Re: POC: GROUP BY optimization

From: Tomas Vondra <tomas(dot)vondra(at)enterprisedb(dot)com>
To: Pavel Borisov <pashkin(dot)elfe(at)gmail(dot)com>, Ibrar Ahmed <ibrar(dot)ahmad(at)gmail(dot)com>
Cc: Tomas Vondra <tomas(dot)vondra(at)2ndquadrant(dot)com>, Dmitry Dolgov <9erthalion6(at)gmail(dot)com>, Teodor Sigaev <teodor(at)sigaev(dot)ru>, Gavin Flower <GavinFlower(at)archidevsys(dot)co(dot)nz>, Andres Freund <andres(at)anarazel(dot)de>, Michael Paquier <michael(at)paquier(dot)xyz>, PostgreSQL Developers <pgsql-hackers(at)lists(dot)postgresql(dot)org>
Subject: Re: POC: GROUP BY optimization
Date: 2021-03-09 23:05:55
Message-ID: 22c44f98-bfa8-8630-62b5-5155e11eb284@enterprisedb.com
Views: Raw Message | Whole Thread | Download mbox | Resend email
Thread:
Lists: pgsql-hackers

Hi,

I take a look at the patch today. Attached is the v12 and a separate
patch with some comment tweaks and review comments.

1) I see the patch results in some plan changes in postgres_fdw. I
assume it's somehow related to the sort costing changes, but I find it a
bit suspicious. Why should the plan change from this:

Foreign Scan
Remote SQL: ... ORDER BY ... OFFSET 100 LIMIT 10;

to

Limit
Foreign Scan
Remote SQL: ... ORDER BY ...

But even if this is due to changes to order by costing, postponing the
limit seems like a net loss - the sort happens before the limit, and by
postponing the limit after foreign scan we need to transfer 100 more
rows. So what's causing this?

The difference in plan cost seems fairly substantial (old: 196.52, new:
241.94). But maybe that's OK and expected.
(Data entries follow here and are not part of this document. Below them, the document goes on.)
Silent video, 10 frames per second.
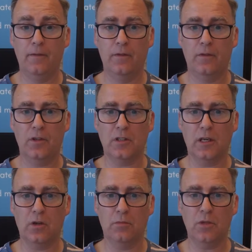First thing
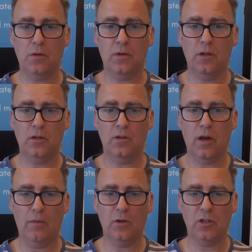that comes up. Do you know
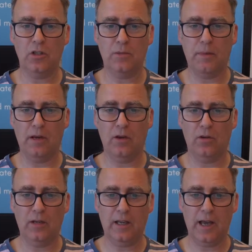how much you spend
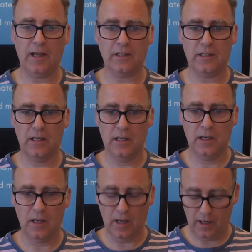on gas?
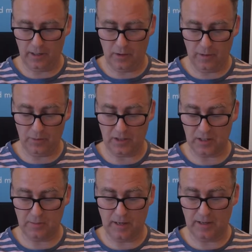I know how much I
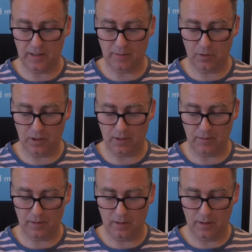spend. I'm going to,
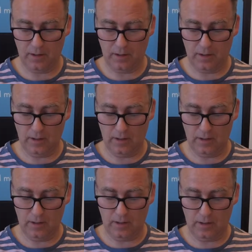
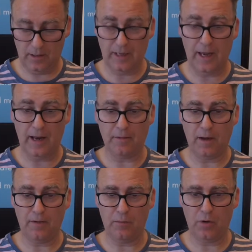again,
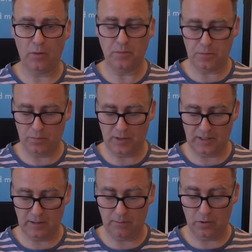having problems
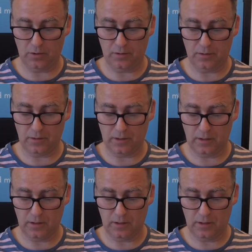pressing buttons.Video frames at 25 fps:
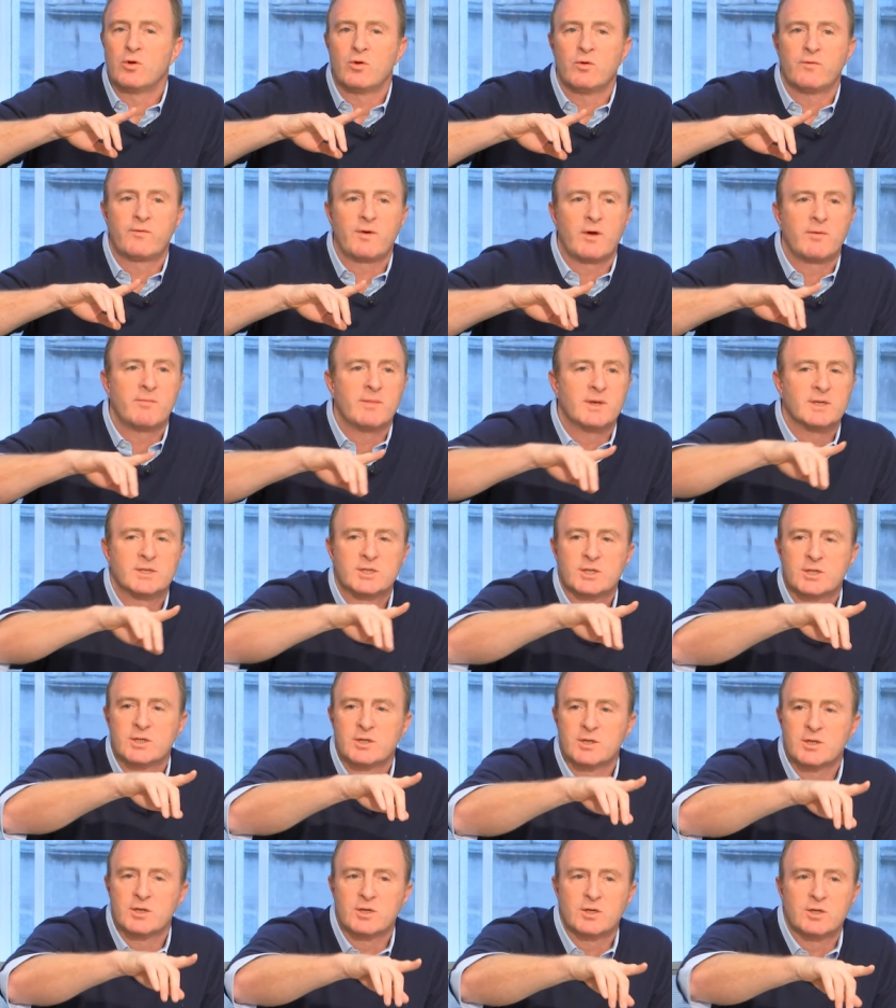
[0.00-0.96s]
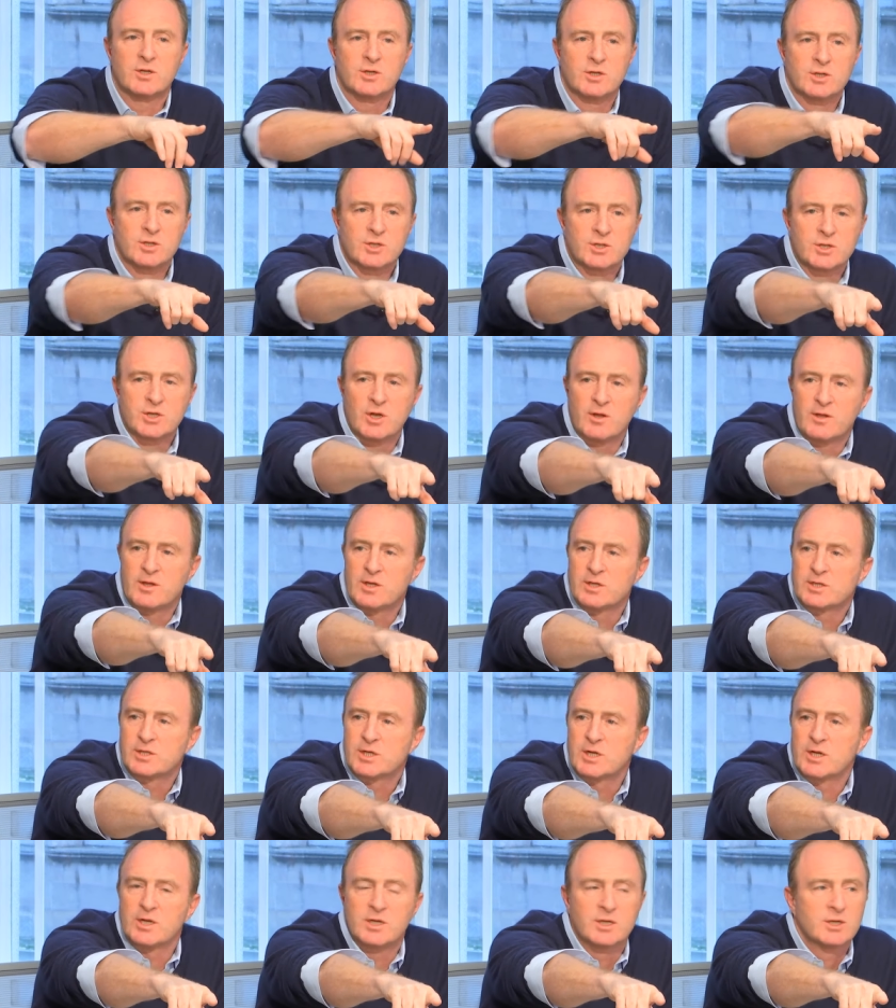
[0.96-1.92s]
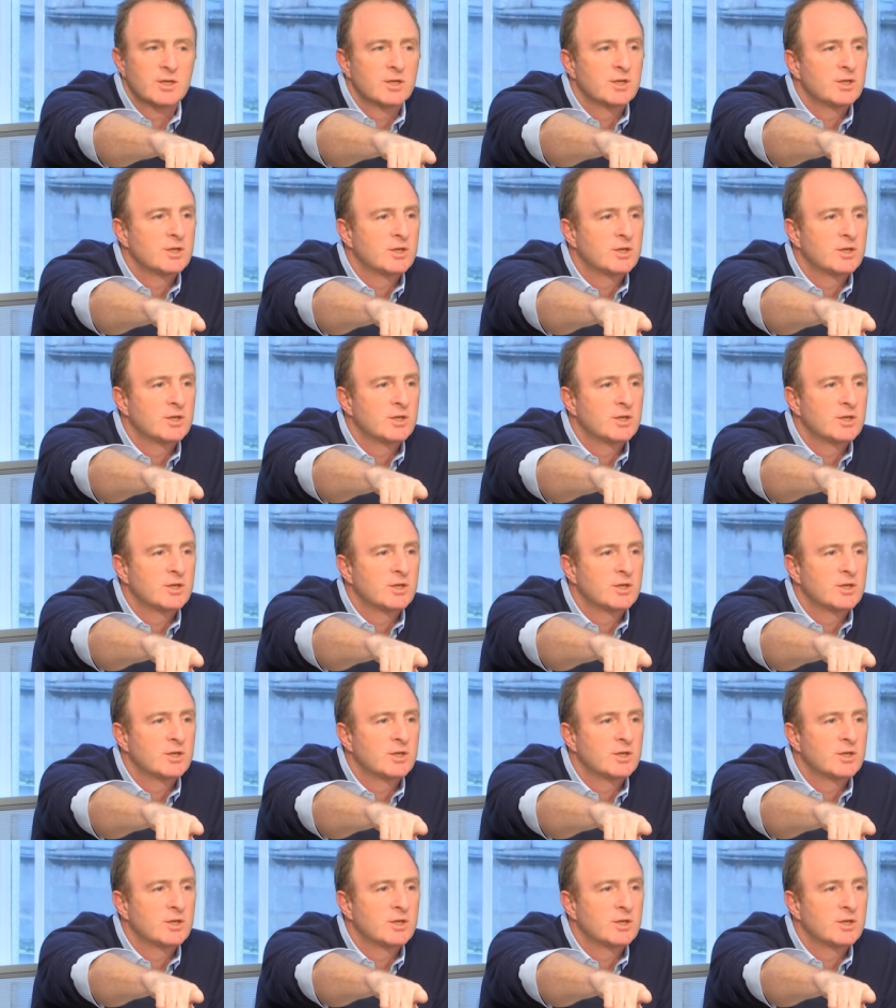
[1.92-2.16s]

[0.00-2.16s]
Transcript: Who have I missed? So, Mr.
2) I wonder how much more expensive (in terms of CPU) is the new sort
costing code. It's iterative, and it's calling functions to calculate
number of groups etc. I wonder what's the impact simple queries?

3) It's not clear to me why we need "fake var" protection? Why would the
estimate_num_groups() fail for that?

4) In one of the places a comment says DEFAULT_NUM_DISTINCT is not used
because we're dealing with multiple columns. That makes sense, but maybe
we should use DEFAULT_NUM_DISTINCT at least to limit the range. That is,
with N columns we should restrict the nGroups estimate by:

min = DEFAULT_NUM_DISTINCT
max = Min(pow(DEFAULT_NUM_DISTINCT, ncolumns), tuples)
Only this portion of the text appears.